Aklıma üç şey geldi bunları dinlerken. Birincisi, kapitalizmin miyopluğu, çıkmazları, çelişkileri. İkincisi, tam bir ay önce, Türkiye’yi gözeterek yazdığım şu paragraf: “Koronavirüs salgınıyla, ikircikli ve yarım yamalak, “hem o hem o” ya da “ne yardan geçerim ne serden” tavırlarıyla baş edilemez. “Gücümüzün bir kısmını salgınla mücadeleye hasredelim, ama tamamını değil, çünkü ekonomiyi de kollamamız lâzım.” Hayır, bu olanaksız. Hele Türkiye gibi çok da zengin olmayan bir ülkede, tümüyle olanaksız. İktidar uygulamada tekçi ve tekelci, ama düşünüşünde ve krizi algılayışında dağınık. Önce salgın, sonra ekonomi. Ekonomi zaten bütün dünyada krize girecek ve giriyor. Kaçınılmaz. Ancak olanca gücünle yüklenirsen epideminin belini kırabilir ve belki ondan sonra ekonomiyle uğraşabilirsin. İki cami arasında bî-namaz kalırsan, ikisini de yapamazsın. Ekonomiyi kurtaracağım diye çok kesin ve konsantre politikalar gütmezsen, bitiremezsin bu salgını. Uzar gider, yerleşir, endemik hale gelir, sonra hiç hakkından gelemezsin. Her şeyi olabilecek en kötü biçimde aşağı çeker. Ekonomiyi ve siyaseti düze çıkarmak da asıl o zaman hayal olur.”

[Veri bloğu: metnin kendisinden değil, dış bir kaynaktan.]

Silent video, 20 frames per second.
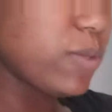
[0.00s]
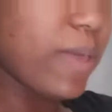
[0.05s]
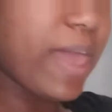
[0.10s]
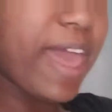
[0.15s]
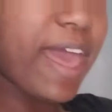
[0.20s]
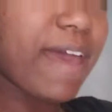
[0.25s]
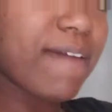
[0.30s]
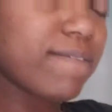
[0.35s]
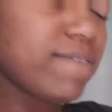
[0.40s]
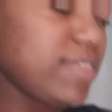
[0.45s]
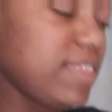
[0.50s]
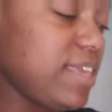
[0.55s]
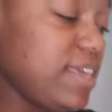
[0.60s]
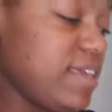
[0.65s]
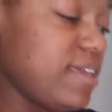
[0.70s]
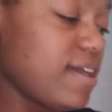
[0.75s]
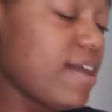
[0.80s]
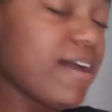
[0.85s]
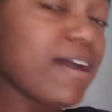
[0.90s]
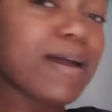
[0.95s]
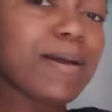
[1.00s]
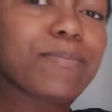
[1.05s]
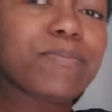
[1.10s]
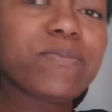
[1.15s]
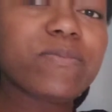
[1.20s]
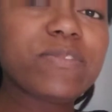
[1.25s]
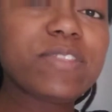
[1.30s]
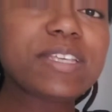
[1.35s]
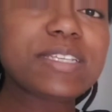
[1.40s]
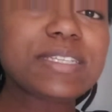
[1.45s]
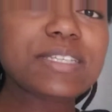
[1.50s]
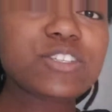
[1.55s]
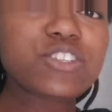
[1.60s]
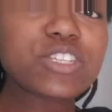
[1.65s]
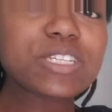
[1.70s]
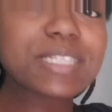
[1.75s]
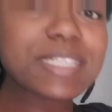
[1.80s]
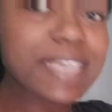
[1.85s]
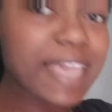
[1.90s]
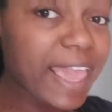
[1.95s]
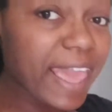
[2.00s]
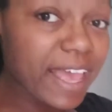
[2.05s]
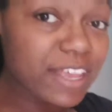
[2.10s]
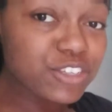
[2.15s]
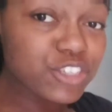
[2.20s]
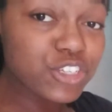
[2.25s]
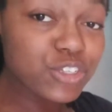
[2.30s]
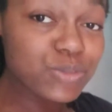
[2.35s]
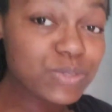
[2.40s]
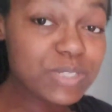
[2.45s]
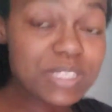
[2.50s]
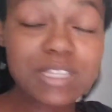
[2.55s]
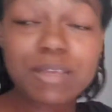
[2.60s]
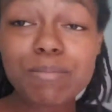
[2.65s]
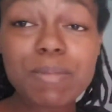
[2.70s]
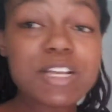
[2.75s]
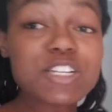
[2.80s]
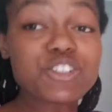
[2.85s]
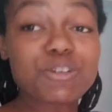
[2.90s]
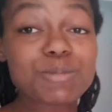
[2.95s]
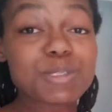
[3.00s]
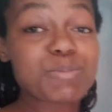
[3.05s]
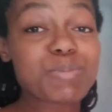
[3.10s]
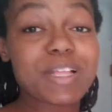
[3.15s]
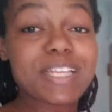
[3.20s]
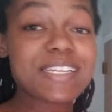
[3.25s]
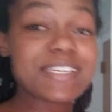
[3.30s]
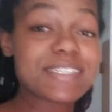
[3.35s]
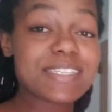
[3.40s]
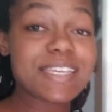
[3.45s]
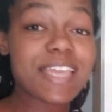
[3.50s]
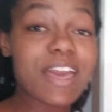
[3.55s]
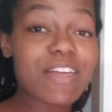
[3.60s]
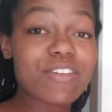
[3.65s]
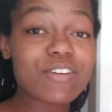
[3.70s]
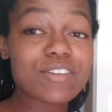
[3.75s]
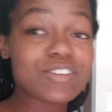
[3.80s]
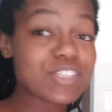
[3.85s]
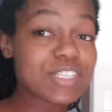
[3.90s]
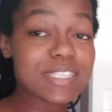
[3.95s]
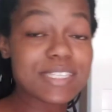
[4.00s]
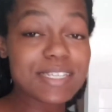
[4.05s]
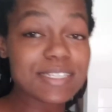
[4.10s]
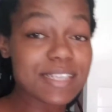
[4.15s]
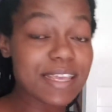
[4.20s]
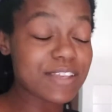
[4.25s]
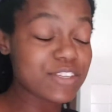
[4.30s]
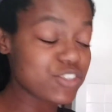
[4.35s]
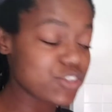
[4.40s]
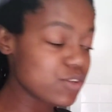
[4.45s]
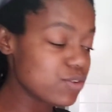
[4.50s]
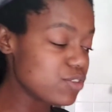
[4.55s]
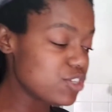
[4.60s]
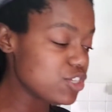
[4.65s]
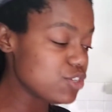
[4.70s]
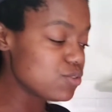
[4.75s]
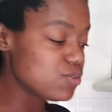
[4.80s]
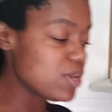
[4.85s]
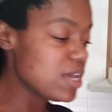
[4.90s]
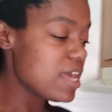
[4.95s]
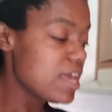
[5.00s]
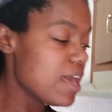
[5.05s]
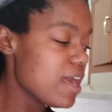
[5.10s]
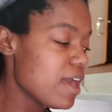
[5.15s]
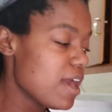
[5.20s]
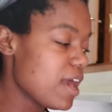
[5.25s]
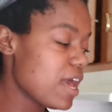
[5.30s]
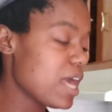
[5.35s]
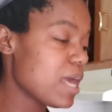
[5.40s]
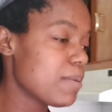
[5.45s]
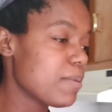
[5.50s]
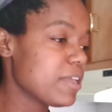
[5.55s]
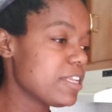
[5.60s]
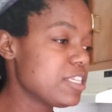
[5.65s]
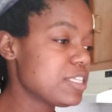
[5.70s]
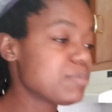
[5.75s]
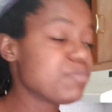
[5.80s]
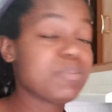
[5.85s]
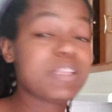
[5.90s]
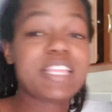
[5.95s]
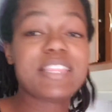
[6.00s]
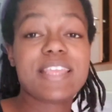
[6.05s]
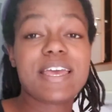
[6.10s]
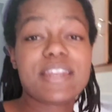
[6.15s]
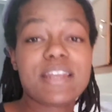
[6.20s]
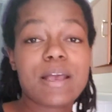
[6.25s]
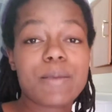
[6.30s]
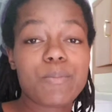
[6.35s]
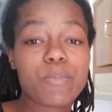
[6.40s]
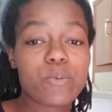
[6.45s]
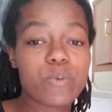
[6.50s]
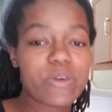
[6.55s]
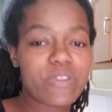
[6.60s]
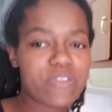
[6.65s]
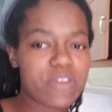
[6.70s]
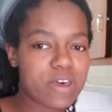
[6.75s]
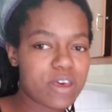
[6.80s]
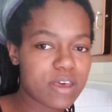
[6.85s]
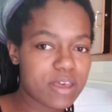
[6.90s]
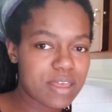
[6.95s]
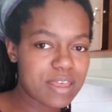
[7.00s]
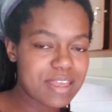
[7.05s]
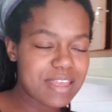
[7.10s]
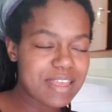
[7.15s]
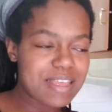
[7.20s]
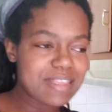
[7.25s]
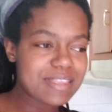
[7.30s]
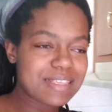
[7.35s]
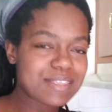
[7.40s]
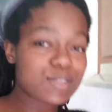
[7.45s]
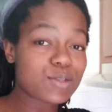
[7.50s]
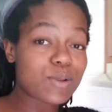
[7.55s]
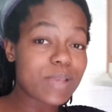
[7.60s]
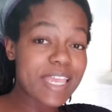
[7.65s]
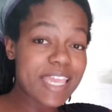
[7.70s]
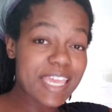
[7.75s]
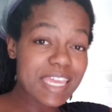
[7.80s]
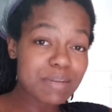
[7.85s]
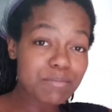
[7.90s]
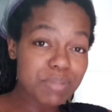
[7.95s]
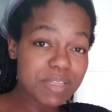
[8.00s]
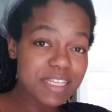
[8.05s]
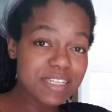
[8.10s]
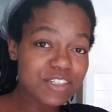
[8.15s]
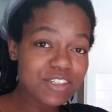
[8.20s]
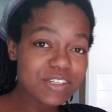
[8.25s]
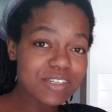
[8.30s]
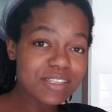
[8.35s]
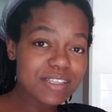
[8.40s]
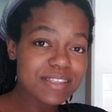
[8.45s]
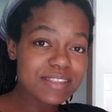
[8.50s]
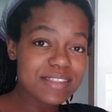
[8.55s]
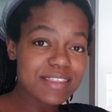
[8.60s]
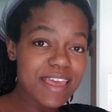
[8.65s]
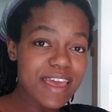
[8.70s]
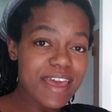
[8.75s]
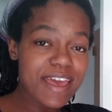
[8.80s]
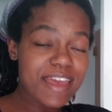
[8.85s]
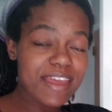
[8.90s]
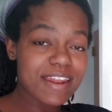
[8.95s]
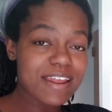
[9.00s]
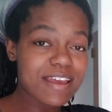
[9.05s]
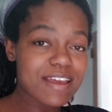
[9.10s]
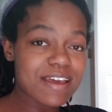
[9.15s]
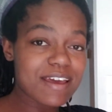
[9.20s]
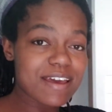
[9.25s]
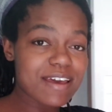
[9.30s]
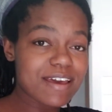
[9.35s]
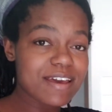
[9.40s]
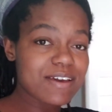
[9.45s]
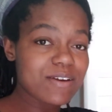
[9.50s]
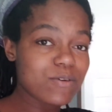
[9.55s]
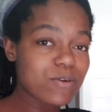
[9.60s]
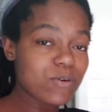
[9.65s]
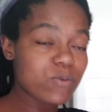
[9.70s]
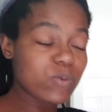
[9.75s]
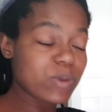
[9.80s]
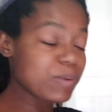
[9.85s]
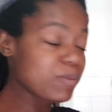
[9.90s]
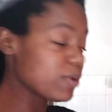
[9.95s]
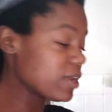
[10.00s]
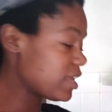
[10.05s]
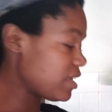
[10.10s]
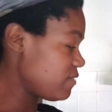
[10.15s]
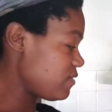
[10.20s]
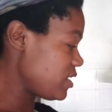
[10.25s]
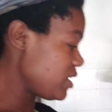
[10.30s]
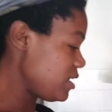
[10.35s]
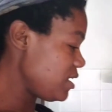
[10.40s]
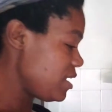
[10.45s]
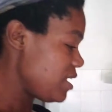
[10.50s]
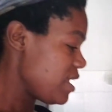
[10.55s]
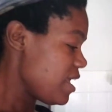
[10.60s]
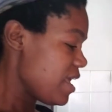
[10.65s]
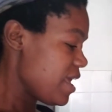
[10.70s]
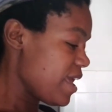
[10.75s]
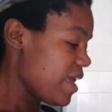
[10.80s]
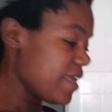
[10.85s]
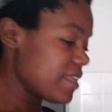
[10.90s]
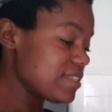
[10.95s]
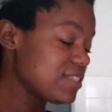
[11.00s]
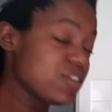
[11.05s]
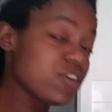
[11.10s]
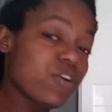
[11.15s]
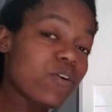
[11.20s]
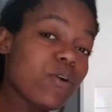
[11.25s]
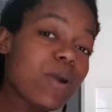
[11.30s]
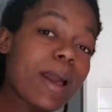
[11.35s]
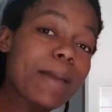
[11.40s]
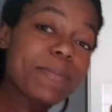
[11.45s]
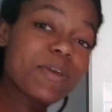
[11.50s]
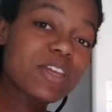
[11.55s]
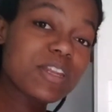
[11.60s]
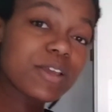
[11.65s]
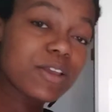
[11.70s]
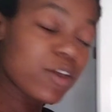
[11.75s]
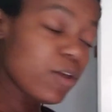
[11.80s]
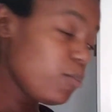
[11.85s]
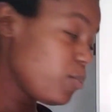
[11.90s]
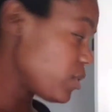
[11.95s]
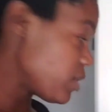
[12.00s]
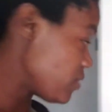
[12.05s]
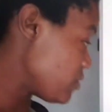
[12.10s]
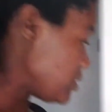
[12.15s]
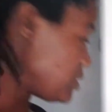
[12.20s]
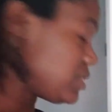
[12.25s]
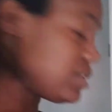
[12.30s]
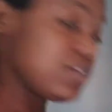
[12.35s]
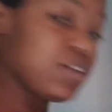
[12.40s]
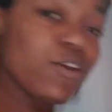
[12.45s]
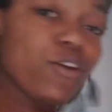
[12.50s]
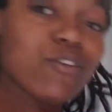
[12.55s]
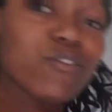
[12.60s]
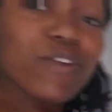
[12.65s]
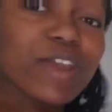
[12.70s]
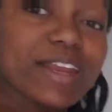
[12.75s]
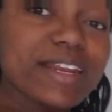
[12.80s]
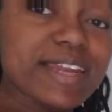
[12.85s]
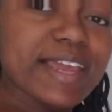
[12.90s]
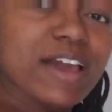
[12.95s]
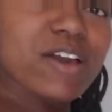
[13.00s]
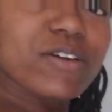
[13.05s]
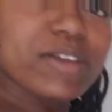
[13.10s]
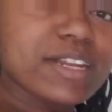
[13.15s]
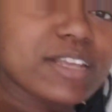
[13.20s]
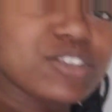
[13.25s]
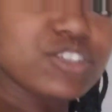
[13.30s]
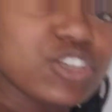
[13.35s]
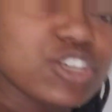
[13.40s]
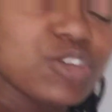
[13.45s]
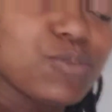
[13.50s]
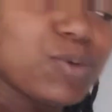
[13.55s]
you have the, this is just the cashews and the mushrooms blended together, just as I showed you. I just blend that up with this little hand blender that we were given. And so I'm gonna go put on the stove right now and I'll show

(“Trump bile anladı”; 2 Nisan 2020).

 

Üçüncüsü… şeyy… yani nasıl desem? Paul Romer’in 328 milyon nüfuslu ABD için günde 22 milyon test ölçütü, 80 küsur milyon nüfuslu Türkiye için günde 5 milyon test demek. Oysa Türkiye halen günde maksimum 43 bin testle idare ediyor. Aklıma takıldı. Belirteyim dedim.